Dyadic rectangles in the $d$-dimensional unit cube Let $A = \{J \in \mathcal{D}^d([0, 1]^d) \mid |J| = 2^{-n}\}$ be the set of all dyadic rectangles in the $d$-dimensional unit cube with volume $2^{-n}$, where $J = I_1 \times \cdots \times I_d$ with $I_i$, $i = 1, \ldots, d$, dyadic intervals in $[0, 1]$. I want to find the cardinality of $A$. In fact I want to show that $\mathbf{card}(A) \approx 2^n n^{d - 1}$. I'll give an example: In the case $d=2$, we have  $\mathbf{card}(A) =2^n (n+1)$, i.e, $n+1$ possible partitions of the square $[0,1]^2$. In each partitions the rectangles have area  $2^{-n}$.
 A: Take the cube $Q=[0,1]^d$ and consider the dyadic grid of scale $2^{-n}$ (that is, subdivide $Q$ in $2^{dn}$ cubes of sidelength $2^{-n}$ and volume $2^{-dn}$).
Now we want to count how many rectangles of volume $2^{-n}$ there are. There are several different types of rectangles with $(0,0,\dots,0)$ as a corner, and then shifted versions of those.
Fix one of those shapes, and let $Q_{k_1, \dots, k_d}$ be a $d$-dimensional rectangle of volume $2^{-n}$, sides of length $2^{-k_1}, \dots, 2^{-k_d}$, where $k_i \geq 0$ for $i=1,\dots,d$ and $k_1 + \dots +k_d=n$, and having $(0,0,\dots,0)$ as a corner.
We have two things to count:


*

*How many different types of rectangles can we have?

*Given one type, how many different rectangles of the same type can we have inside $Q$?


For the first question, this corresponds to the number of solutions of $k_1 + \dots +k_d=n$. By Theorem two the number of solutions is ${n+d-1}\choose{n}$ which has the order of $n^{d-1}$ (as can be seen by writing out the factorials).
For the second question, fix a rectangle $Q_{k_1,\dots,k_d}$ and translate it so that one of its corners is the $(1,1,\dots,1)$ corner of $Q$. Now look at the translate of $(0,0,\dots,0)$, say $(p_1,\dots,p_d)$ (i.e. the point that $(0,0,\dots,0)$ is mapped to by the translation).

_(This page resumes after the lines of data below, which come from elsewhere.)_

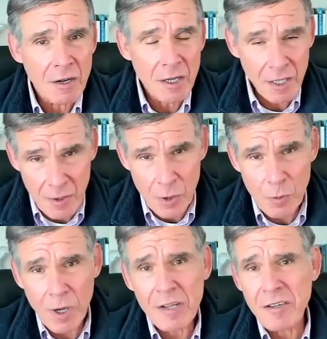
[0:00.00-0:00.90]
in the
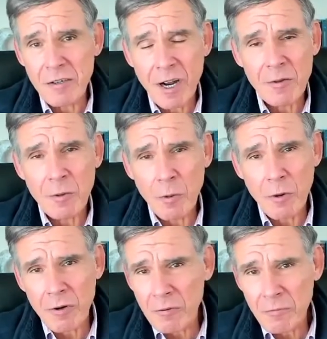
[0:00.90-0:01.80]
US and around the
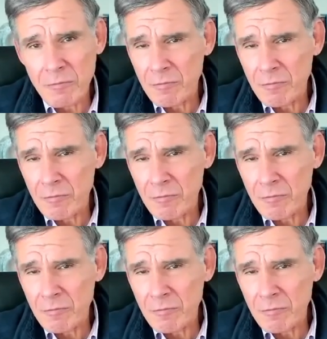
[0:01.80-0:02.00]
worldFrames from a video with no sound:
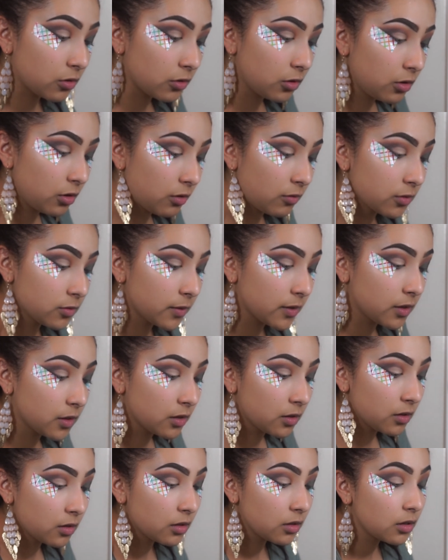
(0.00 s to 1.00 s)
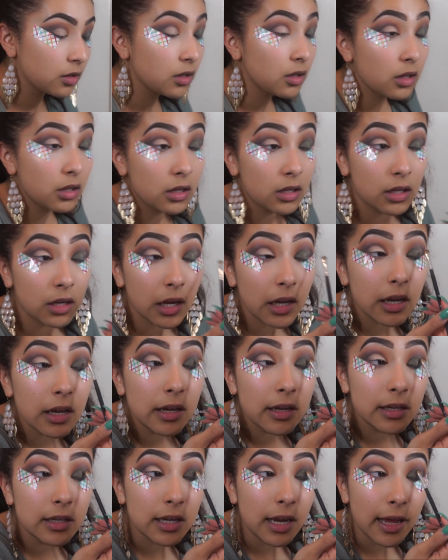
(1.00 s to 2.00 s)
you always want to
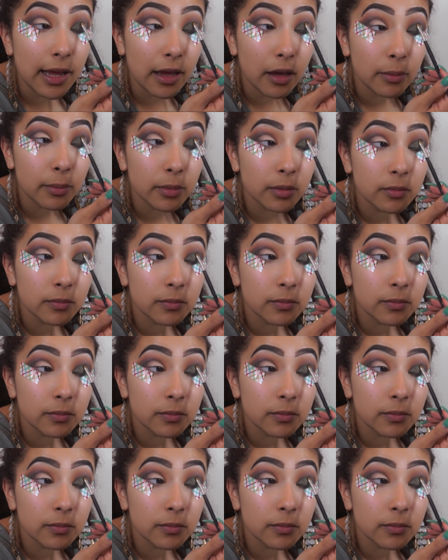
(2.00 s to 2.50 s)
dab.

We want to count the number of points $(x_1,\dots,x_d) \in Q$ of the dyadic grid of scale $2^{-n}$ with $x_i \leq p_i$ for every $i=1,\dots,d$. These are precisely the points we can translate the $(0,0,\dots,0)$ corner of $Q_{k_1,\dots,k_d}$ to so that it is still contained in $Q$.
We have
$$
\prod_{i=1}^d \left( \frac{1-2^{-k_i}}{2^{-n}}+ 1\right)
$$
points. In fact, fix the $i$-th coordinate. We have $p_i=1-2^{-k_i}=\frac{2^n-2^{k_1 \dots \hat{k_i}\dots k_d}}{2^n}$ and we want to count how many choices of $x_i$ there are. This is just the length of the interval $[0, p_i]$ divided by the scale of the grid, adding $1$ to include the right endpoint. Repeating the process for every coordinate and taking the product we get the expression above.
Now we have
$$
\prod_{i=1}^d \left( \frac{1-2^{-k_i}}{2^{-n}}+ 1\right) \approx \prod_{i=1}^d \left( \frac{1-2^{-k_i}}{2^{-n}}\right) = 2^{dn} \prod_{i=1}^d \frac{2^{k_i}-1}{2^{k_i}} = \frac{2^{dn}}{2^n} \prod_{i=1}^d (2^{k_i}-1) \approx \frac{2^{dn}}{2^n} 2^n = 2^{dn}.
$$
By multiplying the two results, we get $\mathbf{card}(A) \approx 2^{dn} n^{d-1}$. Note that your claim has a different exponent of $2$.